The German Army and Genocide

Crimes Against War Prisoners, Jews, and Other Civilians, 1939–1944

An astonishing visual exposé of the German Army’s crimes in World War II

“Devastating.” —Neal Ascherson, author of Black Sea

For the better part of fifty years, the powerful German army of World War II has been seen as an organization of consummate skill and honor, one that had little in common with the criminal policies and ideology of the Nazi regime. Fascinating and unforgettable, The German Army and Genocide explodes that myth.
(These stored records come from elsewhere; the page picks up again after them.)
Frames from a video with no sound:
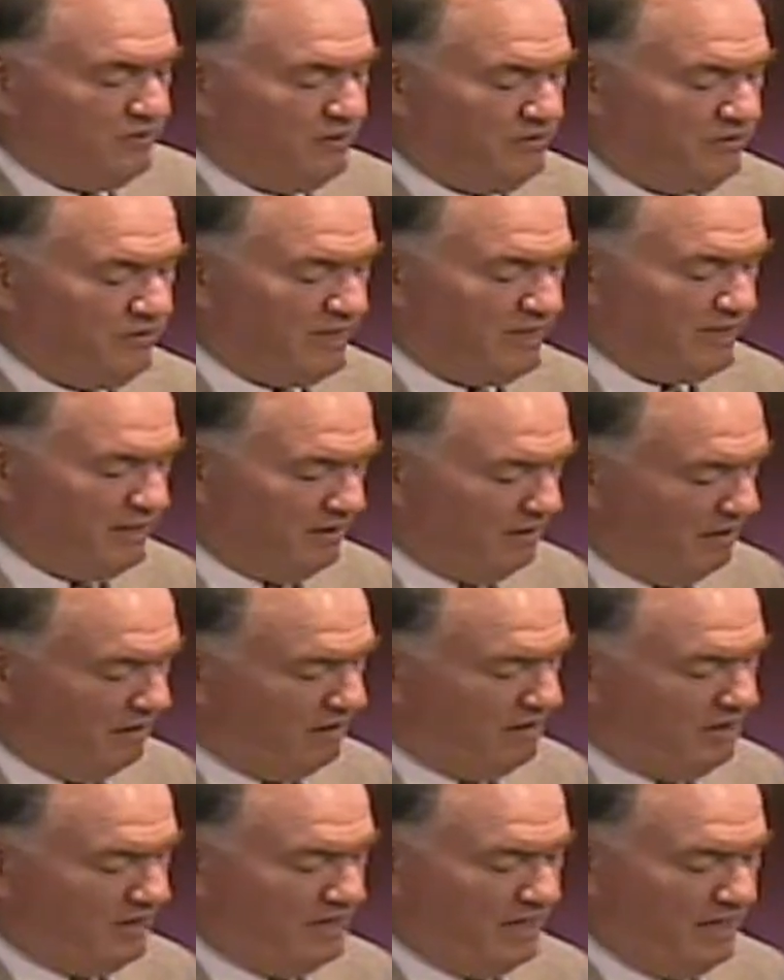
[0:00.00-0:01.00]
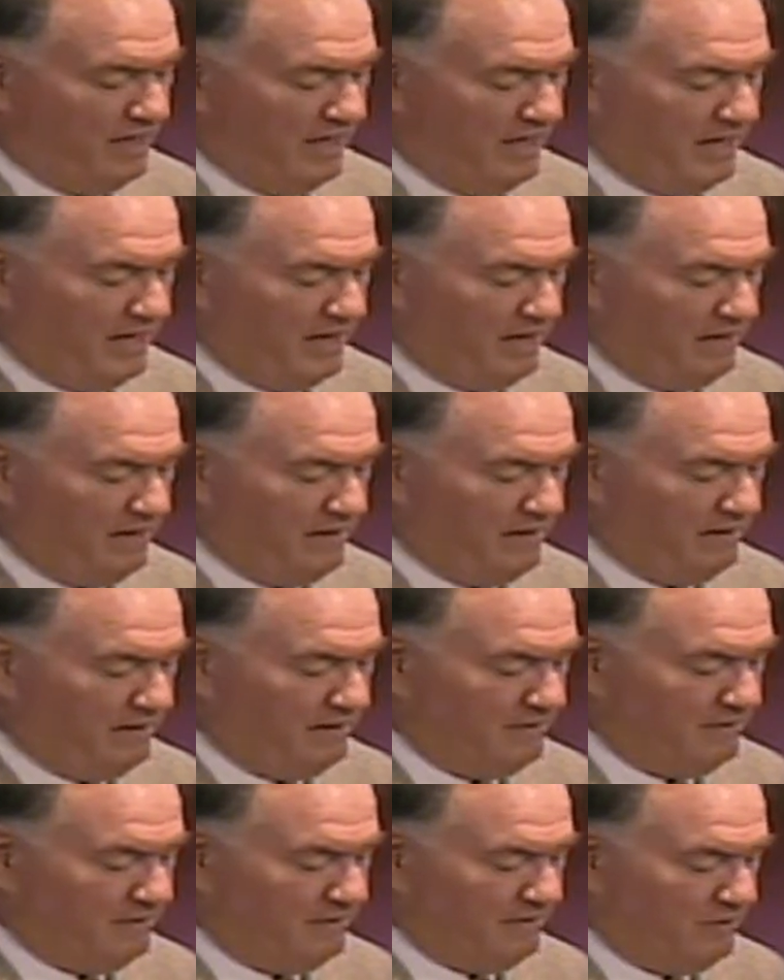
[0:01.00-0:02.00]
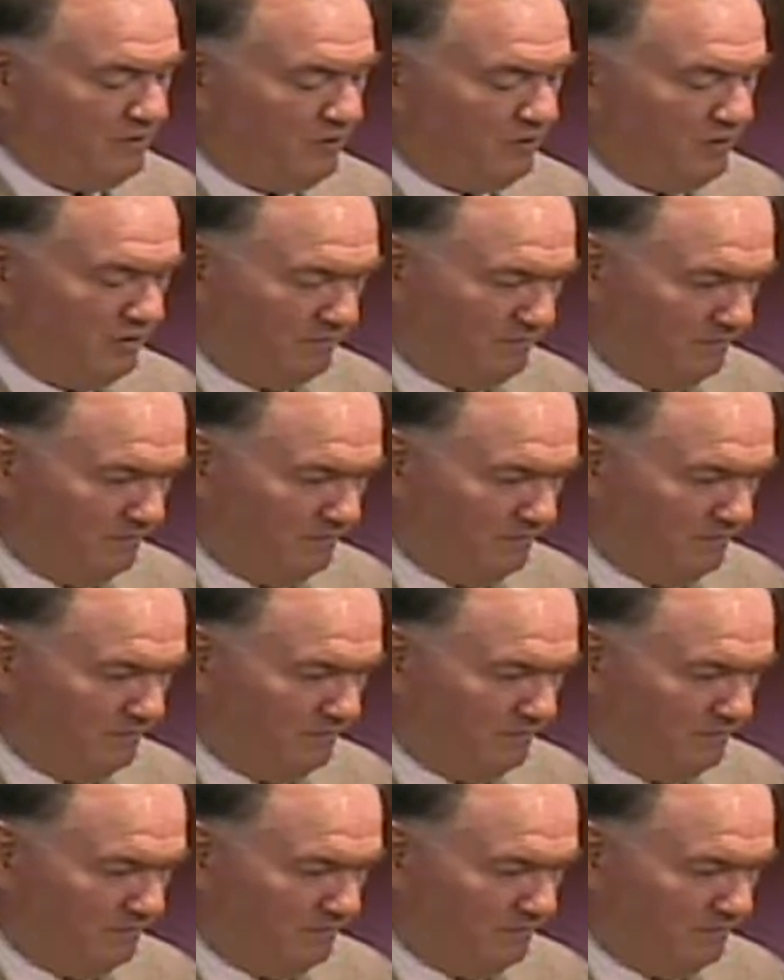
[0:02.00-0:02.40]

that God had, or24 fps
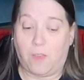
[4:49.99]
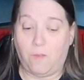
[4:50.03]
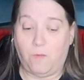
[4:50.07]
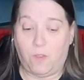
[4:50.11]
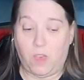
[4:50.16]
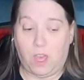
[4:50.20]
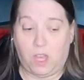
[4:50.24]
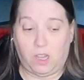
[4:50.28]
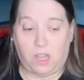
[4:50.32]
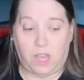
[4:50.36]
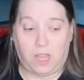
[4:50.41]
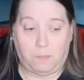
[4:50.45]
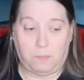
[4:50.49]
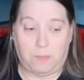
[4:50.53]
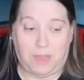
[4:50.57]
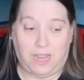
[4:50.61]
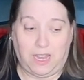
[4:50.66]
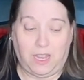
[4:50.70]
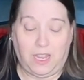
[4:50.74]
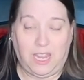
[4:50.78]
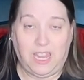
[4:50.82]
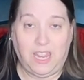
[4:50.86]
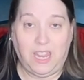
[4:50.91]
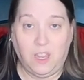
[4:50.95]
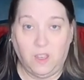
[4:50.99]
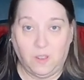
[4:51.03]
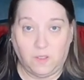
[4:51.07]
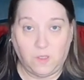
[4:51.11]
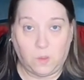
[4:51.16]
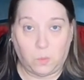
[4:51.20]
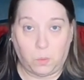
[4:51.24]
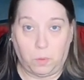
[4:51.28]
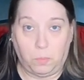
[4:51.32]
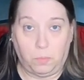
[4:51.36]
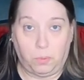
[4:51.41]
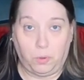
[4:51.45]
I felt like my
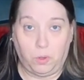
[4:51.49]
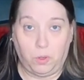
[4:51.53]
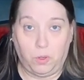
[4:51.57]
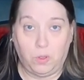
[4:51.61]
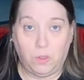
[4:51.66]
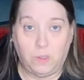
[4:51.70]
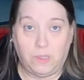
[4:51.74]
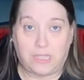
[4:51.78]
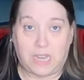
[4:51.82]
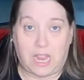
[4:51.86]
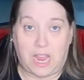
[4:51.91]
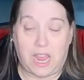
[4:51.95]
heels were bruised.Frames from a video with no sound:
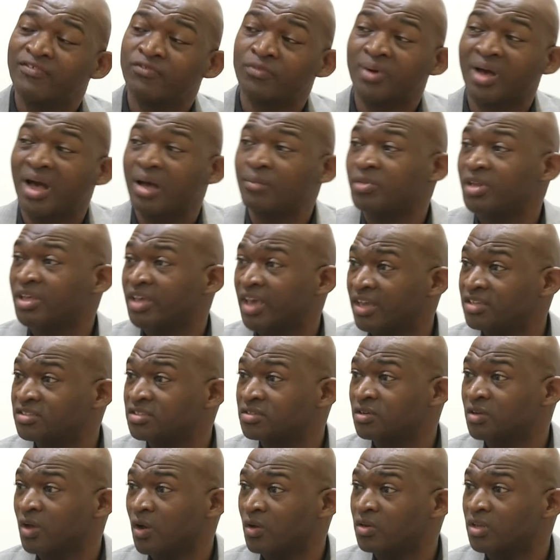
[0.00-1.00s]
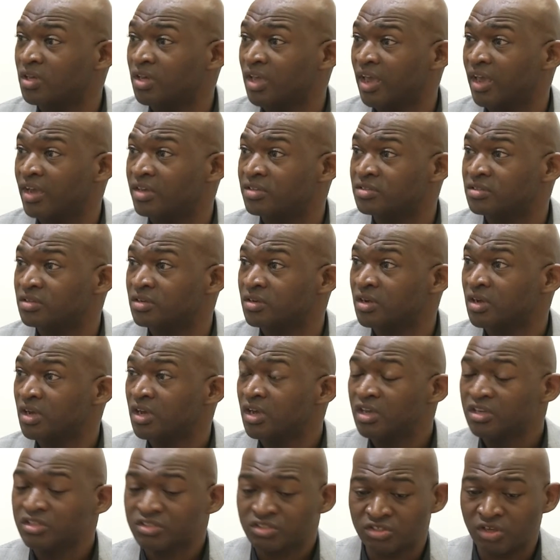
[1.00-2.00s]
from complications of colon cancer.
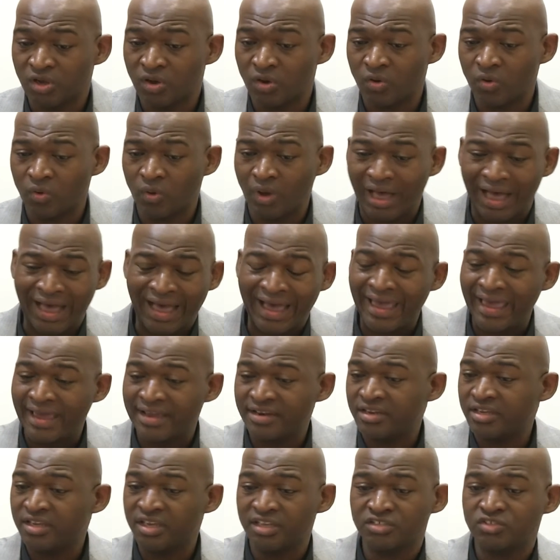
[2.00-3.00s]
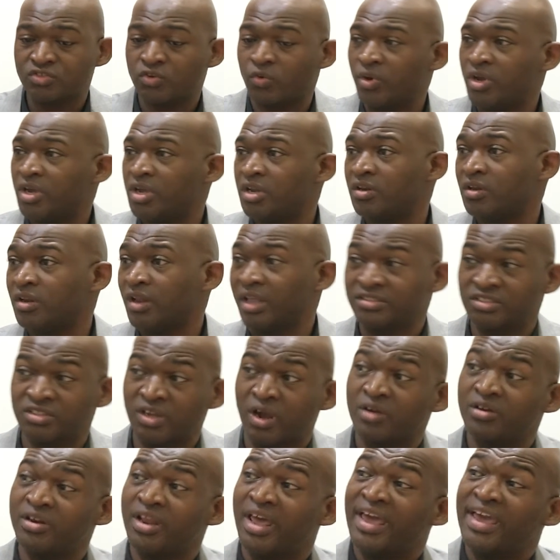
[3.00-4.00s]
So I had to get screened
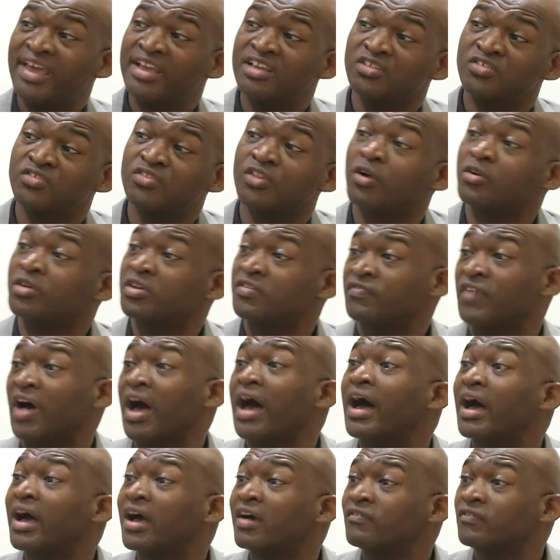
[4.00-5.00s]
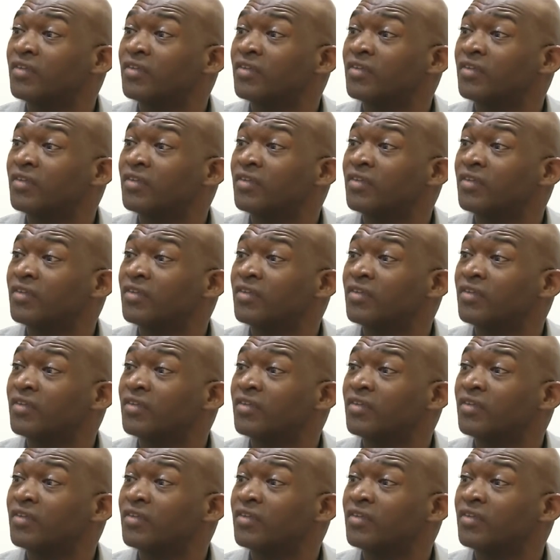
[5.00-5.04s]
starting at age 35.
Through newly discovered documents and hundreds of astonishing photographs culled from archives all across Europe, The German Army and Genocide reveals that the nearly twenty million soldiers who passed through the feared Wehrmacht (the German army) were subjected to a massive ideological indoctrination, and that many were involved in widespread crimes against civilians and prisoners of war, acting both on orders by their superiors and—in many instances—on their own initiative. Based on a three-year German exhibit that sparked riots and heated controversy throughout the country, The German Army and Genocide features harrowing photographs taken by the soldiers themselves (often gleeful) of massacres, hangings, and torture; official army documents directing military units to murder Jewish communities; private letters written home, such as one from a young soldier who boasts that his unit had killed 1,000 Jews, adding, “and that was not enough” and military directives that definitively prove close collaboration between the SS and the regular army throughout the war.